Mesa — At a Feb. 23 study session, city staff told the Mesa City Council that a proposed LED conversion of ballpark lighting at Hohokam and Fitch parks will be paid from general capital dollars and includes an approximately $880,000 increase over what councilmembers expected.
"This is just replacing these facilities... we've been in the process of converting all of our ball field lights from metal halide to LED," said Mark (staff), who described LED fixtures as "more efficient" and said the bulbs "last longer," reducing maintenance and electric usage.
Council members pressed for more detail on where the additional dollars would come from and whether the city has completed a lifecycle cost analysis comparing LEDs to metal halide fixtures. One council member said their review showed bulb-replacement costs were modest but emphasized that "LED lighting generally saves or cuts electricity by anywhere from 50 to 70%," a long-term efficiency that can justify short-term higher costs.
Staff said the proposed increase covers both the LED conversion and the underlying annual lighting and maintenance services the parks department performs citywide, and that the request will allow replacement of lighting across five ball fields. The council asked staff to include a clear breakdown of project costs, lifecycle savings, and any rebate amounts in the council report.

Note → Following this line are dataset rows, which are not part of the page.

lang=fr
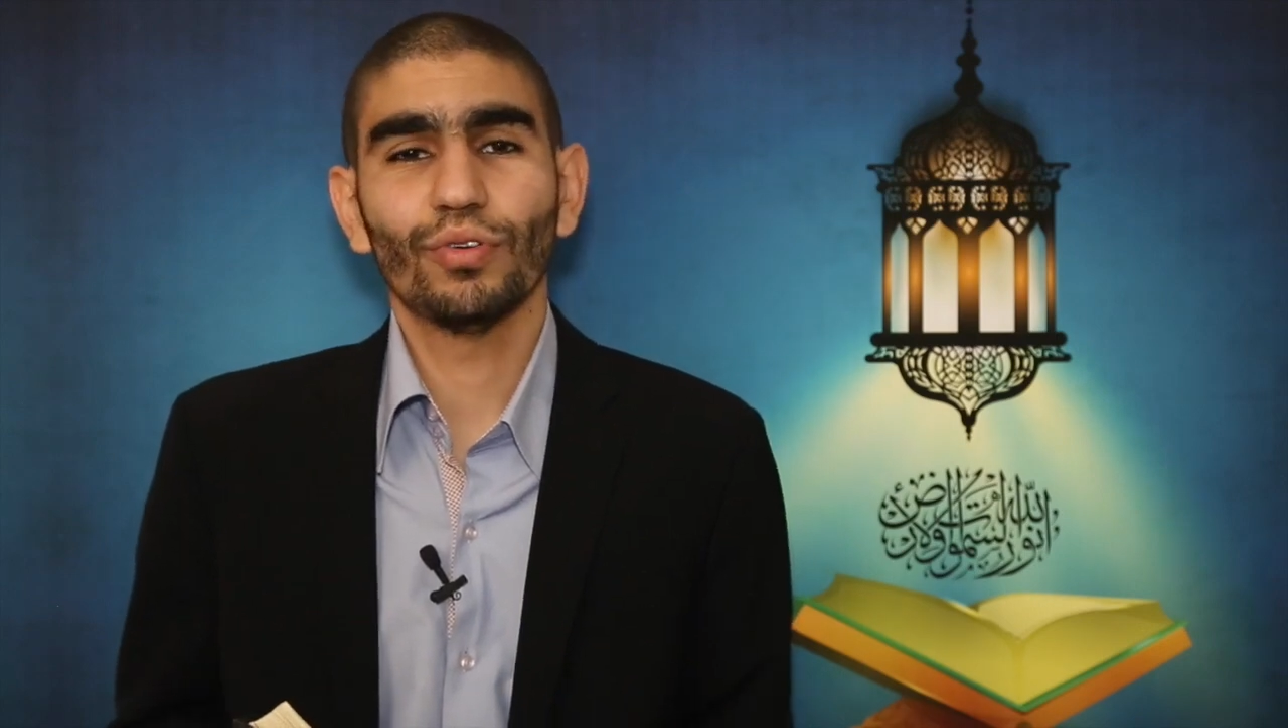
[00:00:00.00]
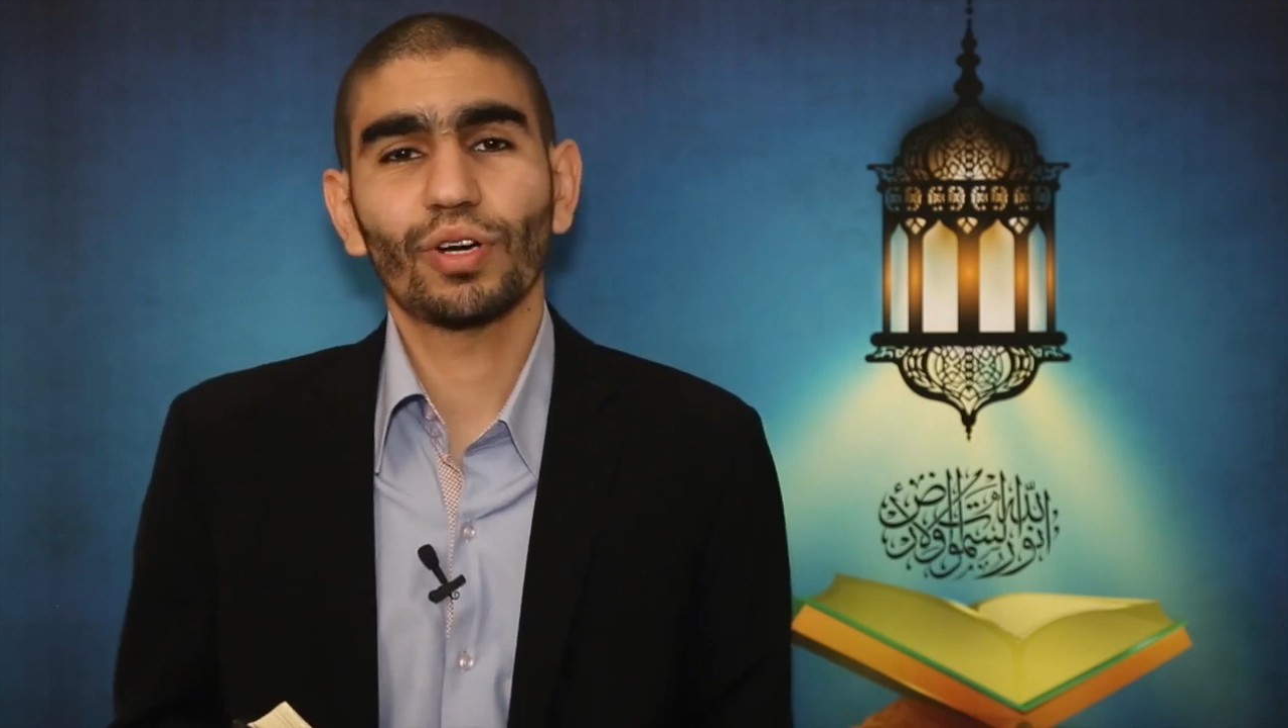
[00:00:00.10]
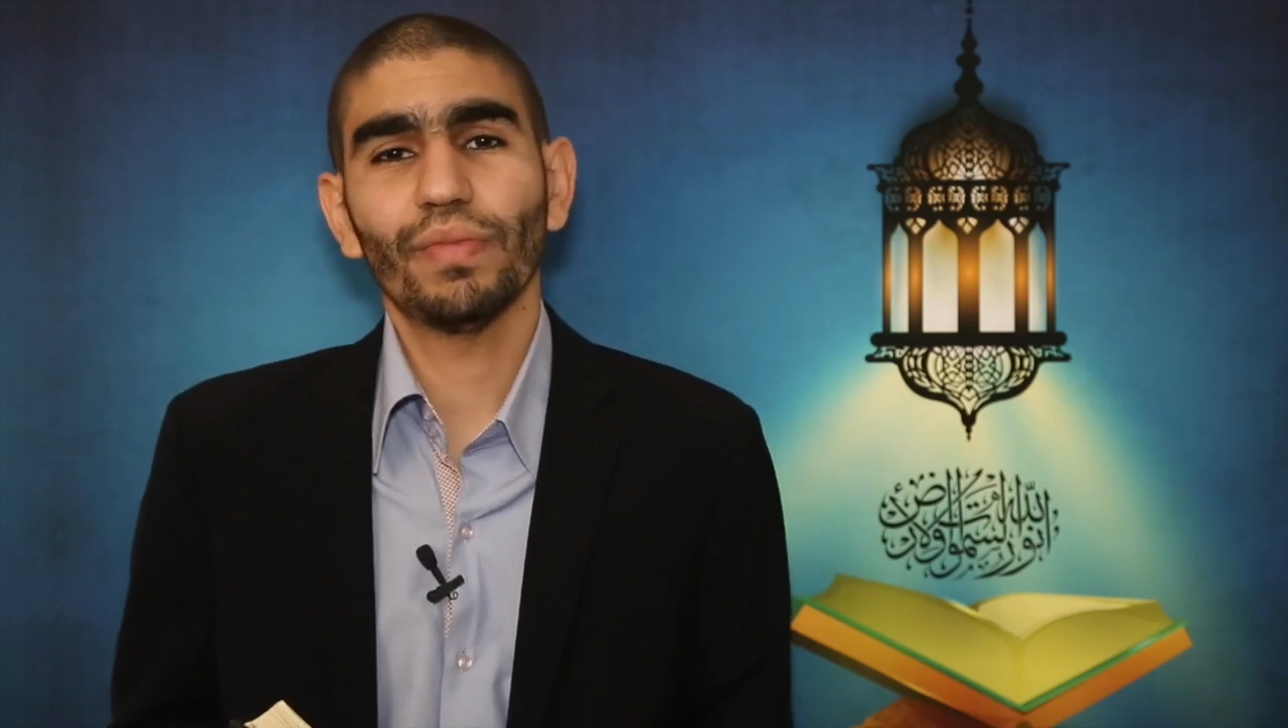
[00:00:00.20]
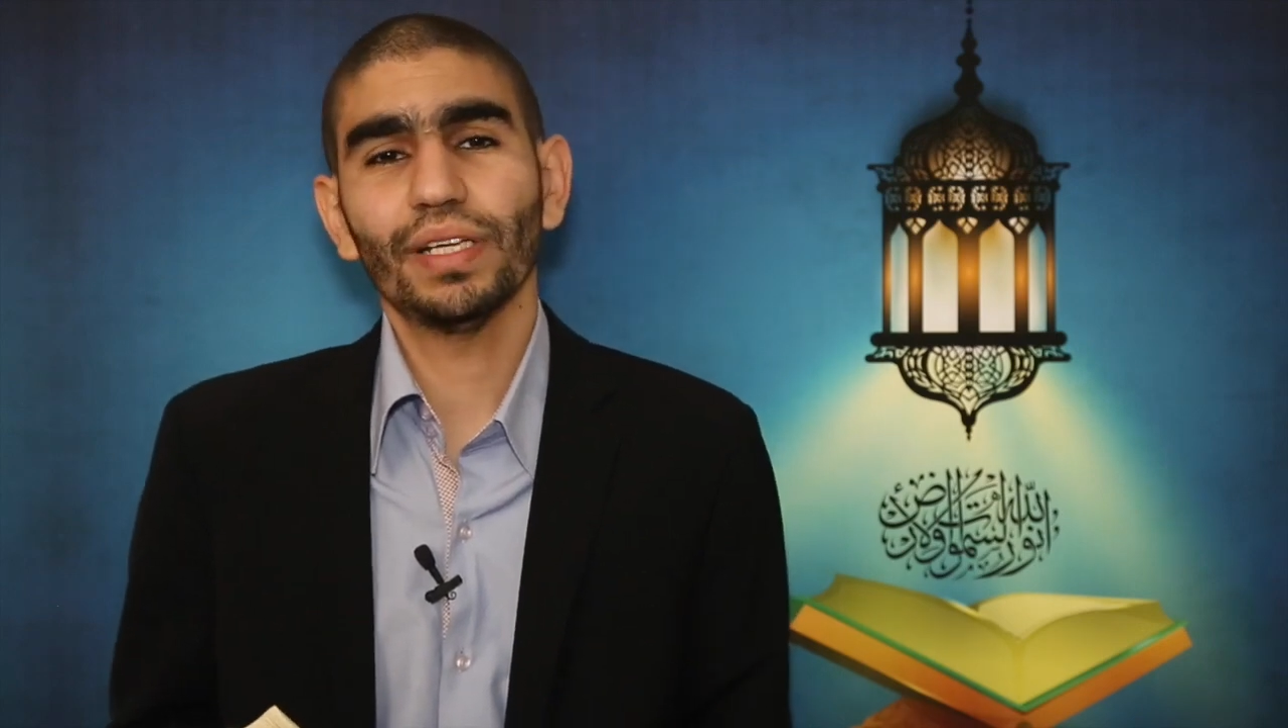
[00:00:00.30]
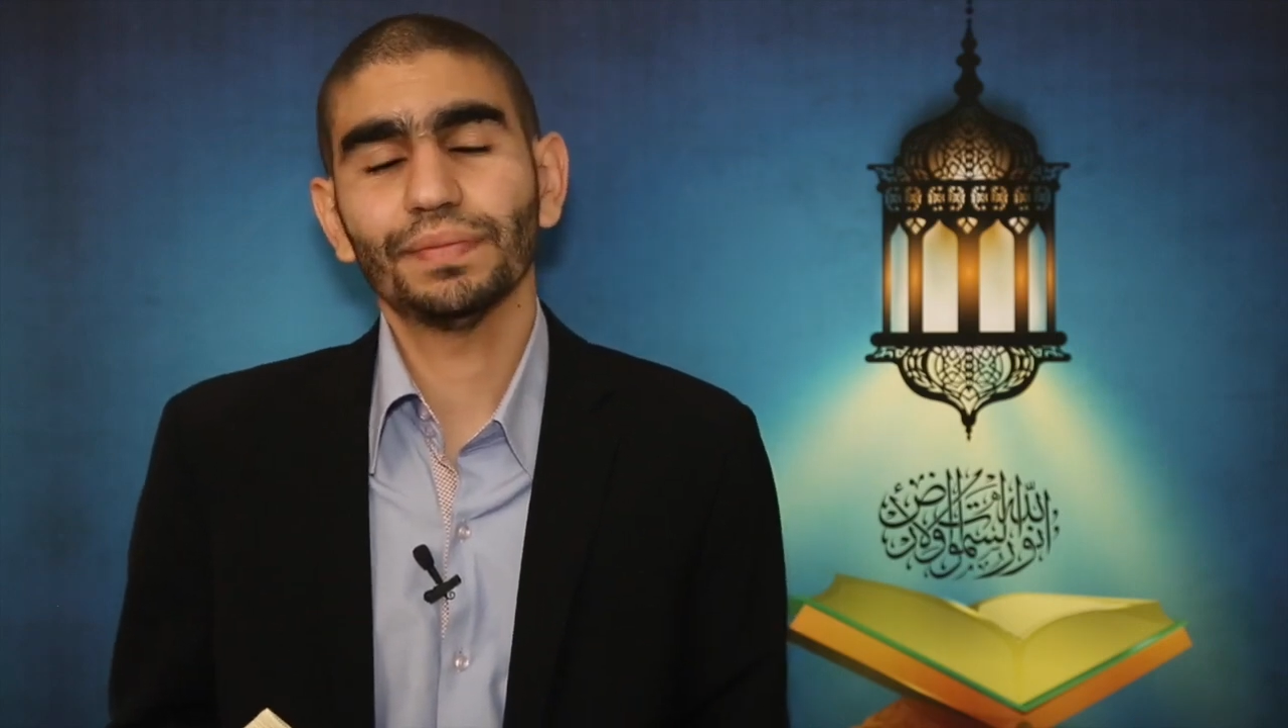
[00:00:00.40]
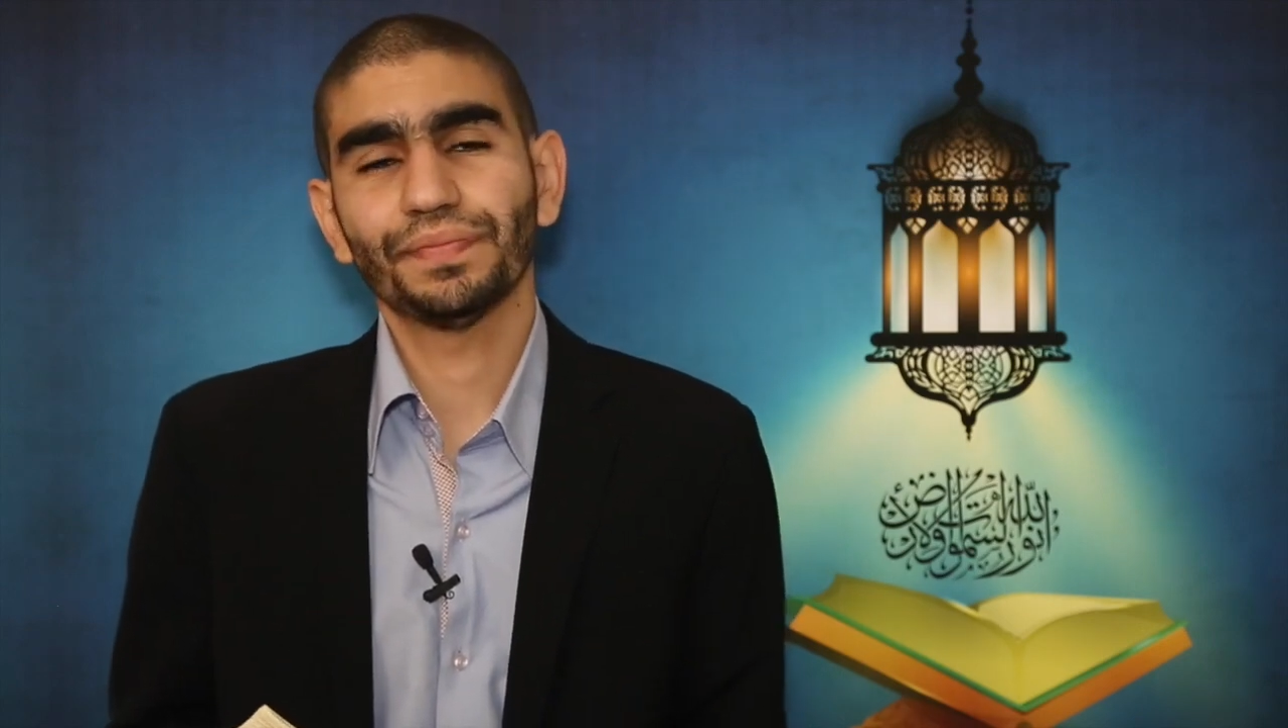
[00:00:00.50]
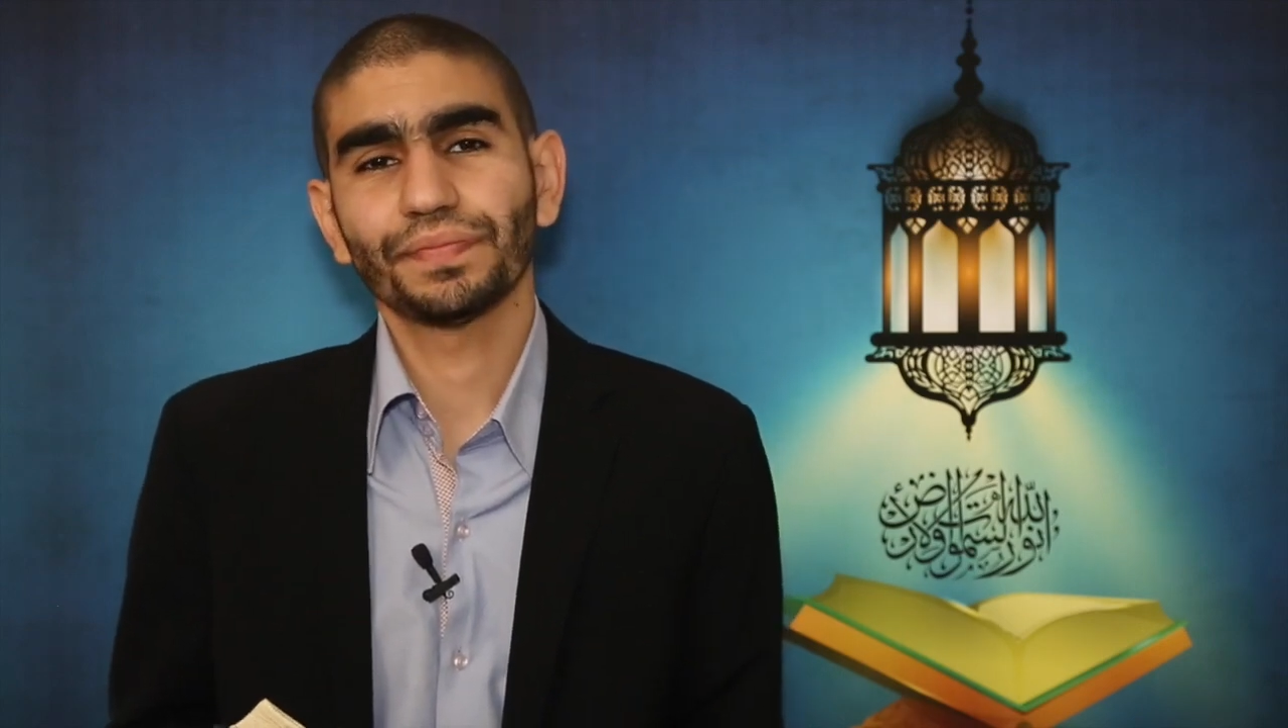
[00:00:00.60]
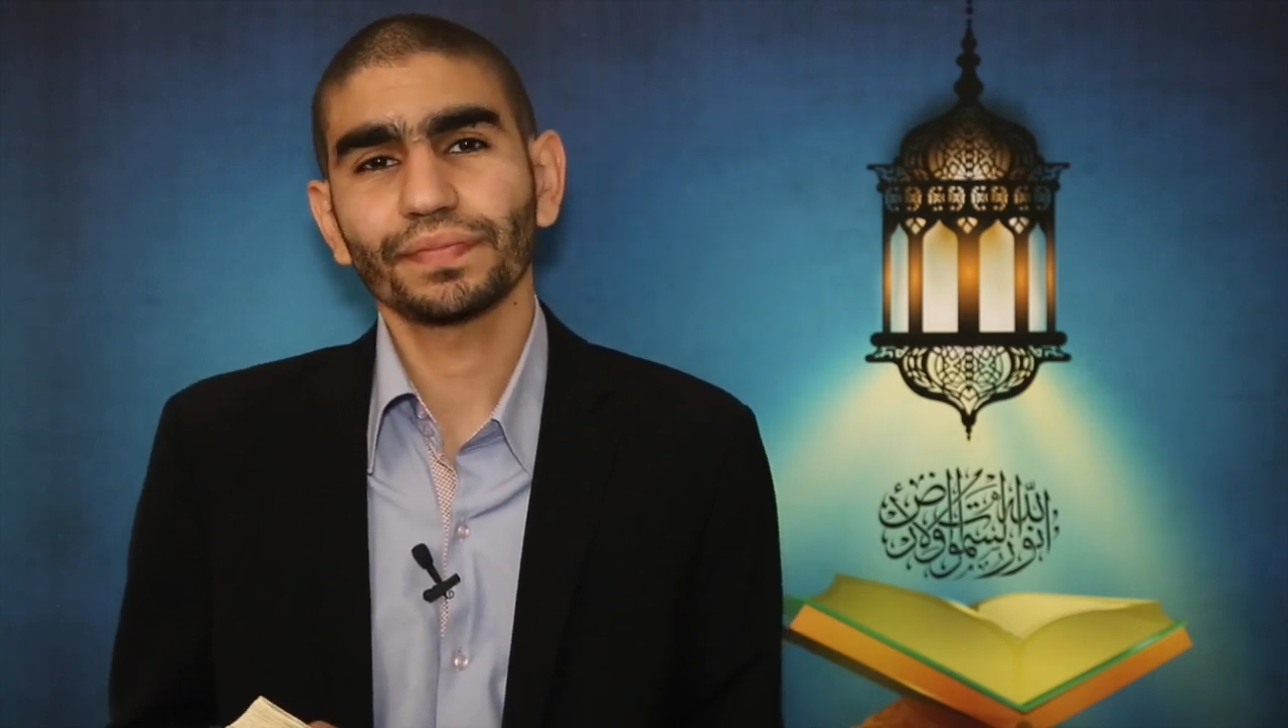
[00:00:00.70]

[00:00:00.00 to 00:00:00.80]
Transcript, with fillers: Lokman,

Questions about rebates came up during the discussion. The mayor asked whether energy partners such as the Solvera Project offer incentives; staff said incentives exist, that Mesa's electric utility does not offer the same incentives in all service territories, and that the city recently worked with Red Mountain on similar projects. Staff committed to providing exact rebate amounts in a follow-up report.
The LED conversation was discussed alongside stadium facility-use agreements. Staff said upgrades are part of scheduled ten-year milestones in the agreements with spring-training tenants and noted that scoreboard replacements are sometimes driven by rapid technology changes, such as automated replay and pitch-review features. Staff cited the Cubs' facility agreement (entered around 2011/2013) and said the Cubs' agreement is a 30-year contract, while the A's agreement is a 25-year contract.
On economic impact, staff estimated an average March tax-revenue increase of about $2,500,000 associated with spring-training activity but said the city could not attribute the entire increase solely to spring training.
The council directed staff to return with a report that includes precise rebate figures, a lifecycle cost comparison for LED vs. metal halide lighting, and a clear accounting of the $880,000 increase.
Votes at a glance: During the study session the council moved to acknowledge receipt of board minutes (motion credited in the exchange to Mr. Adams with Miss Taylor acknowledged in the motion sequence) and the chair declared the motion passed; the study session was later adjourned.